Avec ses 136 avocats, Jeantet, qui fêtera en grande pompe ses 100 ans au mois de mai, fait partie des grands cabinets de la place parisienne. Cette véritable institution, incontournable notamment en corporate et en M&A, se prépare à construire sa prochaine décennie.
Jeantet : l’institution française du droit des affaires fête ses 100 ans
Crises économiques, transformation de la profession d’avocat, complexification des normes, concurrence accrue…Depuis sa création, Jeantet a dû affronter de nombreux bouleversements. Mais comme Gide, autre mastodonte centenaire du droit des affaires, le géant français a su faire face. Sa stratégie consistant depuis les années 1990 à centrer son activité sur les fusions-acquisitions, le corporate et les opérations de haut de bilan semble avoir payé.

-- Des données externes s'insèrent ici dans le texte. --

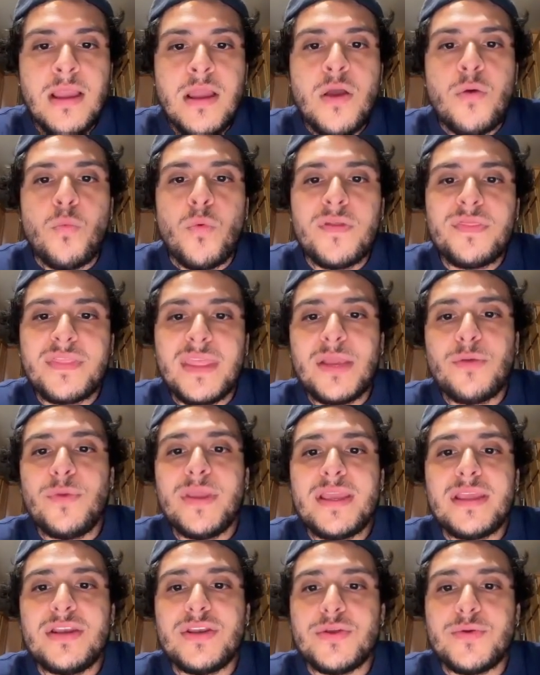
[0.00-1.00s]
One thing we
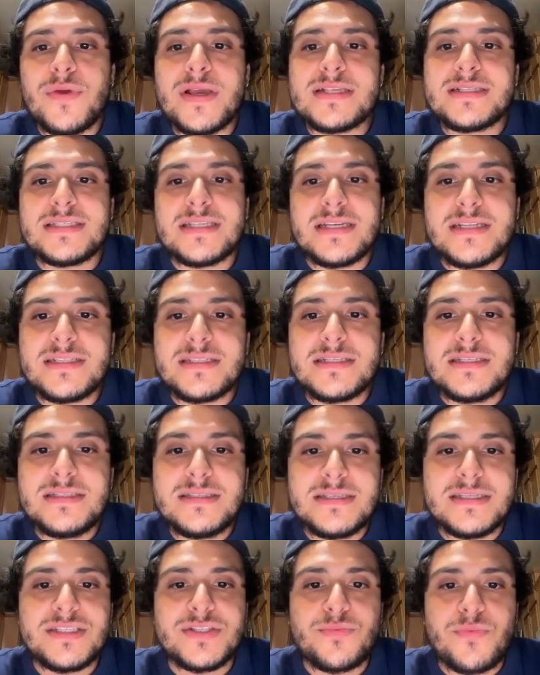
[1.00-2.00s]
can do as citizens
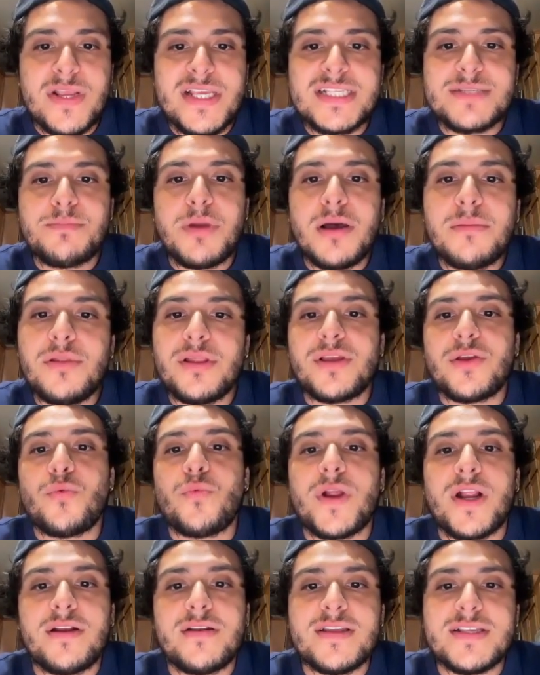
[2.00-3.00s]
is raise public
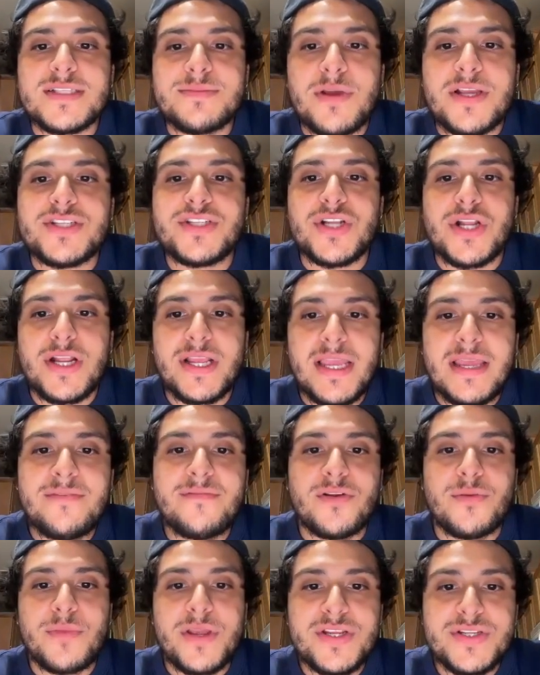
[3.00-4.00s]
awareness by sharing
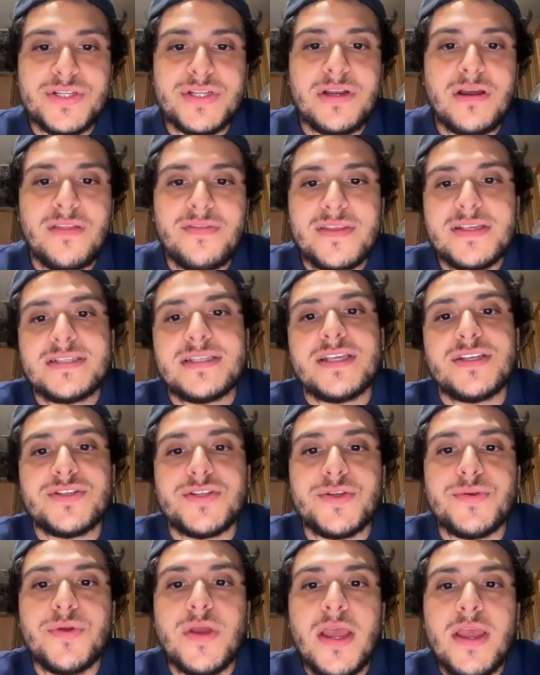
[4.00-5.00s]
information on this
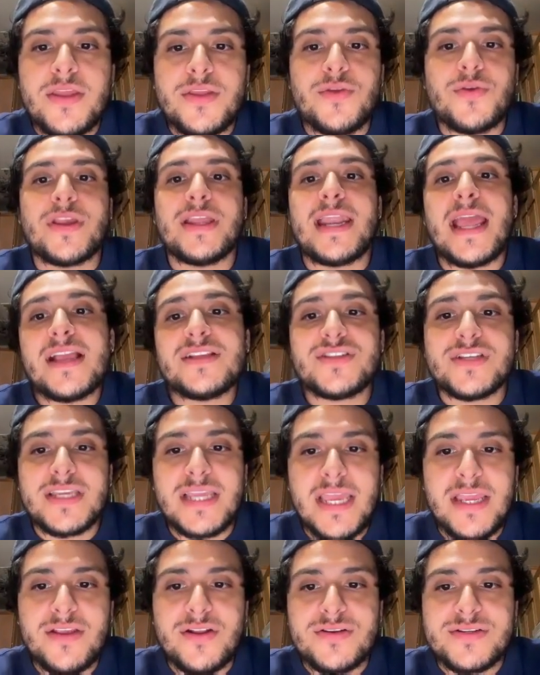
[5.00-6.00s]
issue. You can
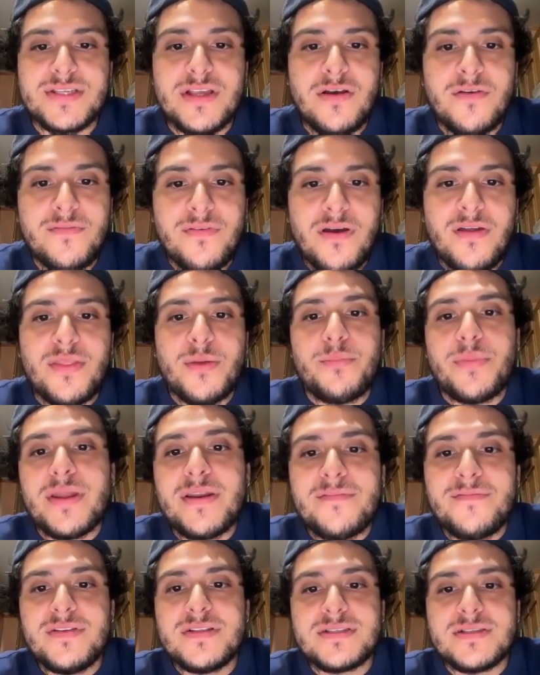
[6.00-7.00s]
educate yourself on the
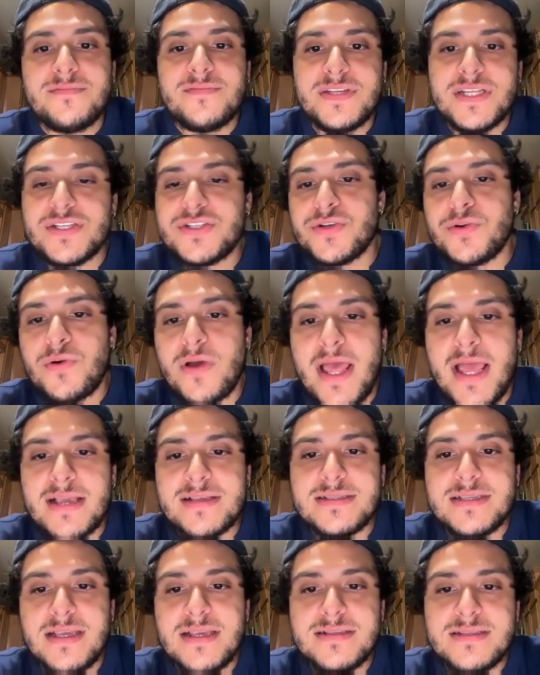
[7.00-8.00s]
benefits of digital
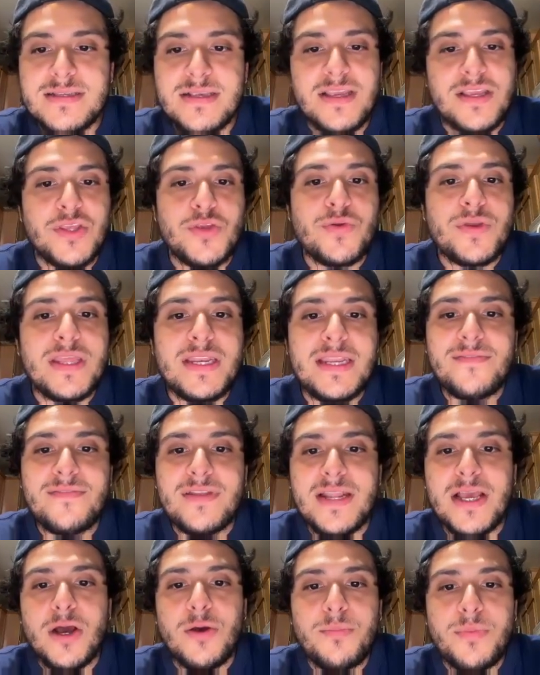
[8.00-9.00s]
access. You can
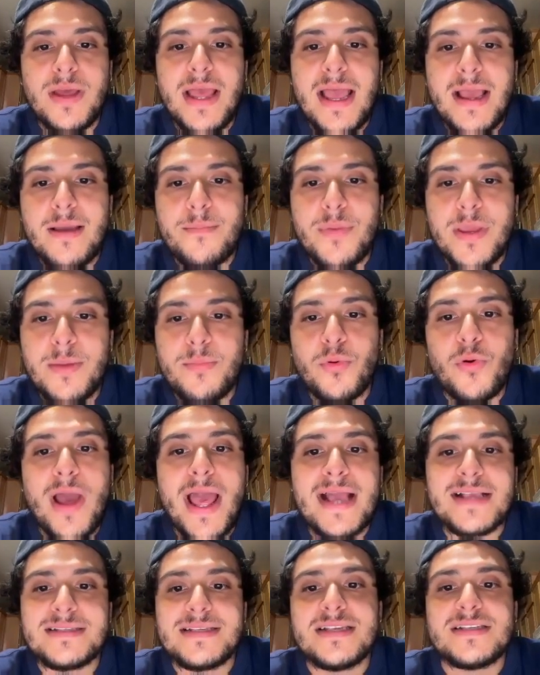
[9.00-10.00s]
help people
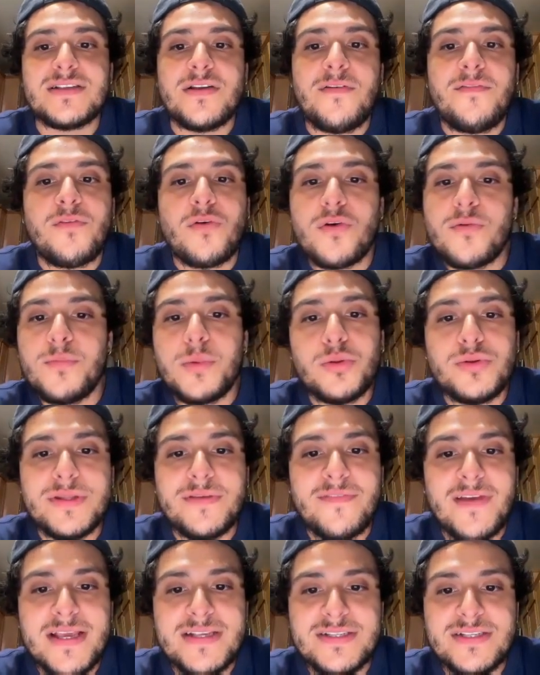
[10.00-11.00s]
access affordable
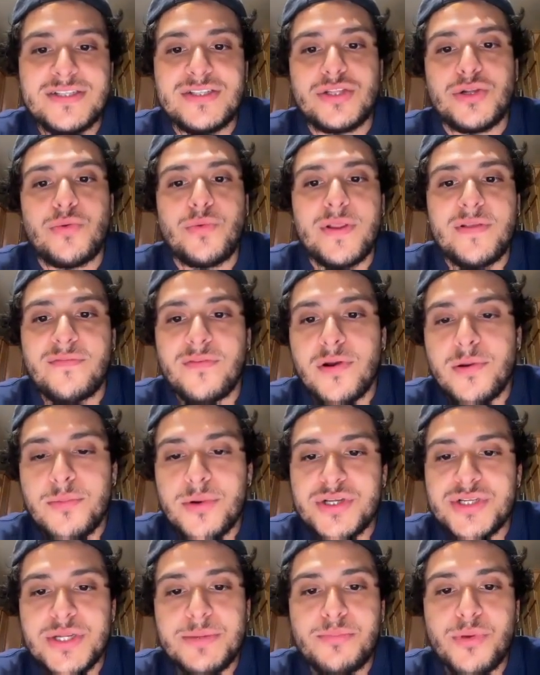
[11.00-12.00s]
devices through
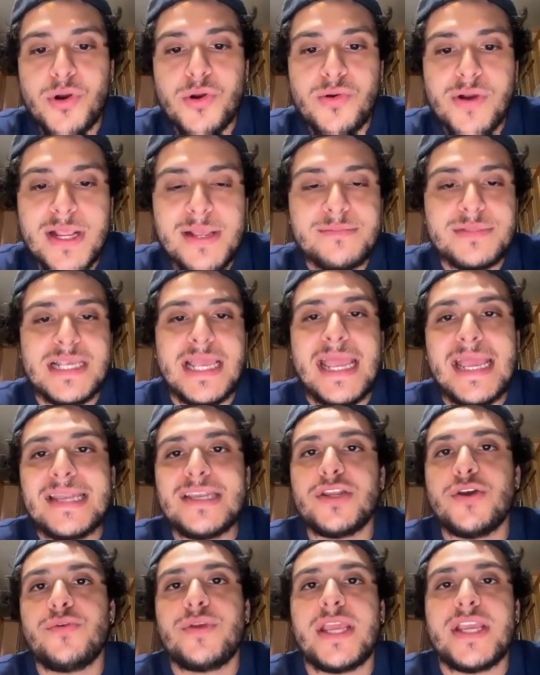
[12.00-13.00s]
refurbishing programs and
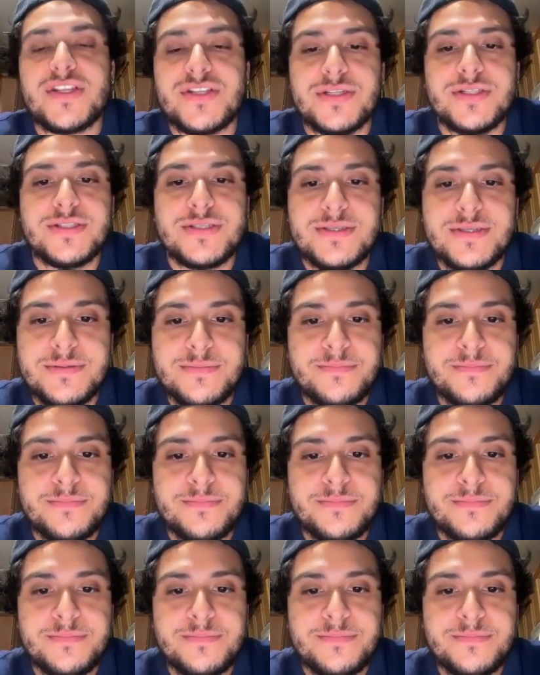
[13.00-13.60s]
donations.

Le cabinet, qui a vu sa taille doubler en quinze ans – en 2007, il était composé de 70 avocats et de 22 associés –, compte aujourd’hui 35 associés, dont 25 % de femmes. Et “vise la taille critique de 200 avocats”, annonce Catherine Saint Geniest, co-managing partner depuis 2019. Il entend également recentrer son activité – pour ces clients français comme pour ses clients étrangers – sur le territoire hexagonal après une phase intense de développement, précise l’avocate chargée de la pratique de droit immobilier. Un positionnement loin d’être anodin pour Jeantet, fondé dans les années 1920 par deux avocats américanophiles. Pierre Lepaulle, premier Français à obtenir, en 1922, le Scientiae Juridicae Doctoris à Harvard. Et Fernand-Charles Jeantet, professeur à la prestigieuse Harvard Law School.
C’est en 1948, avec le Plan Marshall, que le cabinet connaît un essor hors norme en devenant le conseil privilégié d’entreprises américaines comme Kodak et Coca-Cola désireuses de s’implanter en France et en Europe. Cent ans plus tard, il peut se prévaloir d’être présent France, en Europe de l’Ouest, en Europe centrale et orientale, en Afrique et en Asie.
Gouvernance d’équilibre
“Nous sommes très soudés chez Jeantet.” Pour Catherine Saint Geniest, la firme doit son succès au fait d’avoir choisi une gouvernance à deux têtes. Même si les fonctions de la managing partner l’amènent à trancher les questions du “day to day”, certaines décisions sont prises collectivement. C’est le cas de la politique de rémunération des associés refondue en 2016 et décidée chaque année par le conseil des associés. Cette gouvernance bicéphale renouvelée tous les trois ans à bulletin secret est aussi gage de paix sociale. Catherine Saint Geniest en est à son deuxième mandat.
L’IA en ligne de mire
Selon l’avocate, le grand défi des cabinets d’affaires réside dans l’intelligence artificielle (IA). Les collaborateurs juniors et les fonctions support devraient être les premiers à voir leurs postes évoluer sous le coup de cette technologie de rupture que Jeantet utilise déjà pour les questions de gestion ou les mémos de visioconférence. S’approprier l’IA – un chantier indispensable – a conduit le cabinet à se doter d’une équipe mêlant des avocats, des informaticiens, des conseils externes et une personne attelée à ce seul sujet. Il faut cependant veiller à sa bonne utilisation, confidentialité oblige. La charte d’accueil de la prestigieuse maison interdit de ce fait à ses collaborateurs de solliciter ChatGPT. L’innovation oui, mais sous contrôle. Il y a fort à parier qu’avec son expérience centenaire, Jeantet relèvera les défis numériques de demain.